Hoover, que fichava a seu bel-prazer comunistas, simpatizantes, socialistas, liberais e mesmo carolas apolíticos como T.S. Eliot, pelos motivos mais díspares e absurdos, tinha certa fixação nos modernistas (Eliot por ter sido citado no jornal comunista Daily Worker, Gertrude Stein, por sua tênue ligação com a revista Partisan Review) e nos premiados com o Nobel (Sinclair Lewis, Pearl Buck, Faulkner, Hemingway, Steinbeck). Quem quer que se manifestasse a favor de Sacco e Vanzetti e dos republicanos na Guerra Civil Espanhola, tivesse visitado a União Soviética (mesmo que de lá tivesse voltado com críticas ao stalinismo), defendesse a igualdade social, os direitos civis, e criticasse, ainda que de leve, o governo, entrava automaticamente para o índex persecutório. Houve casos, como o de Brecht, acusado de “antifascismo prematuro”, porque combater o nazifascismo antes de oficializado pela Casa Branca, depois do ataque japonês a Pearl Harbor, era “coisa de esquerdista”.

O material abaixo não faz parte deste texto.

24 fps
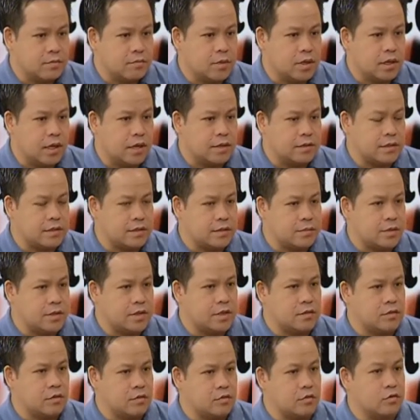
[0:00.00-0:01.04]
mag, ang
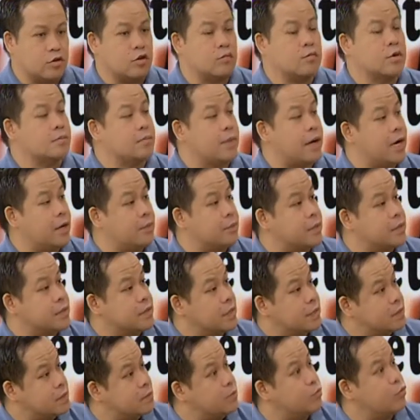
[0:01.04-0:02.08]
sasabihin ng doktor, oh,
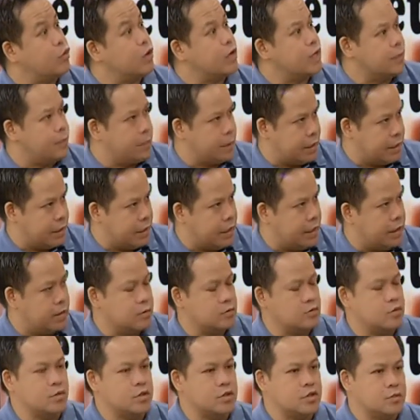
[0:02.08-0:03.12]
magpa-hypertensive workup ka na.
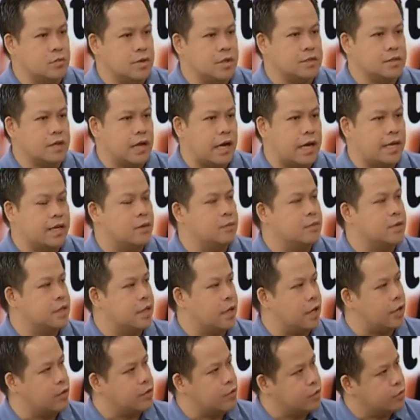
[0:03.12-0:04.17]
Okay. So which means, aalamin
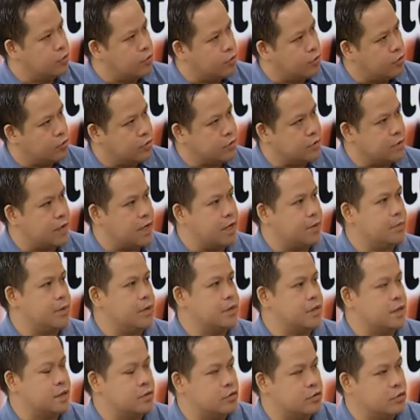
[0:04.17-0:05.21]
na ngayon ano ang cause ng
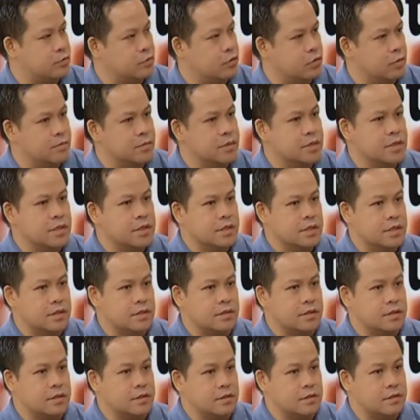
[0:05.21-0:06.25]
hypertension mo.
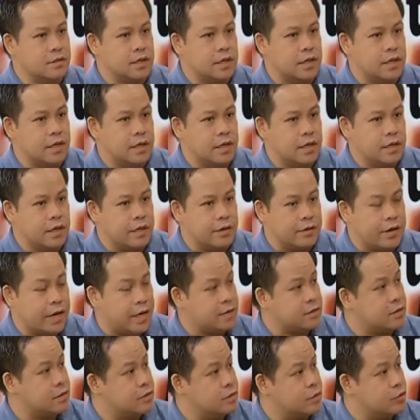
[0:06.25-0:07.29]
Is it uh, a
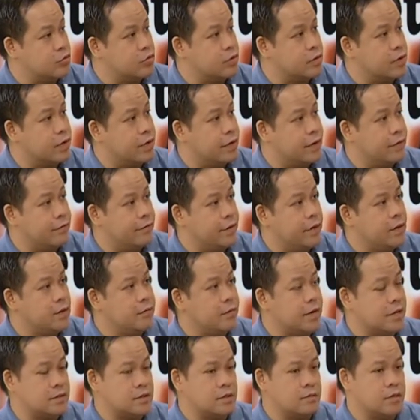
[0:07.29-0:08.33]
rise in the sugar level,
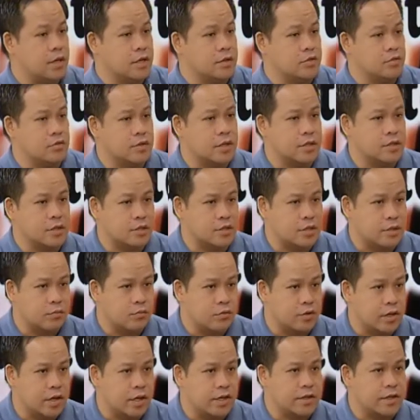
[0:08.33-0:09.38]
fasting blood sugar, check
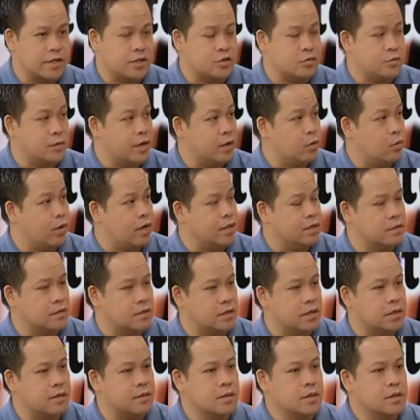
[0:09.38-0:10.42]
mo yan,
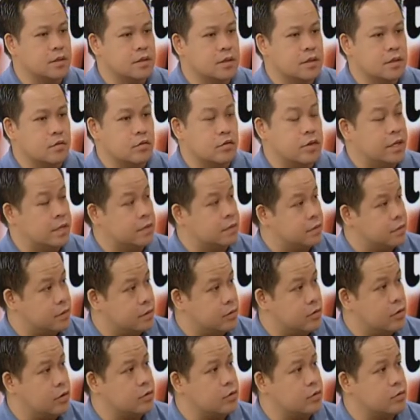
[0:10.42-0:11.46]
HbA1c,
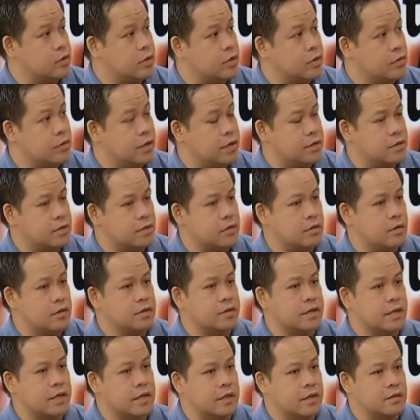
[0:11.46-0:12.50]
cholesterol, total
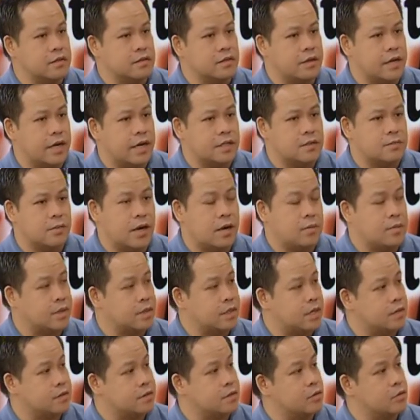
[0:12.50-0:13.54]
cholesterol, triglycerides, baka
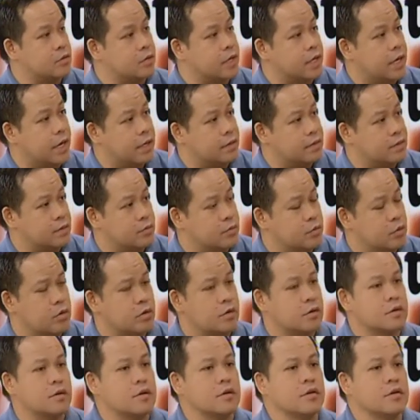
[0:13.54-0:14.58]
mataas ang uric acid mo,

Os G-Men de Hoover invadiam a privacidade dos “subversivos” das formas mais audaciosas. Fuxicavam os originais de seus livros nas editoras, checavam seus hábitos de leitura nos fichários das bibliotecas, rastreavam suas compras em cartão de crédito, infiltravam agentes em suas festas. E, suprema audácia, até em suas casas. O romancista Theodore Dreiser conviveu com um empregado doméstico, em Los Angeles, que era um leva e traz a serviço do Bureau. Lembram do filme A Vida dos Outros? Parecido.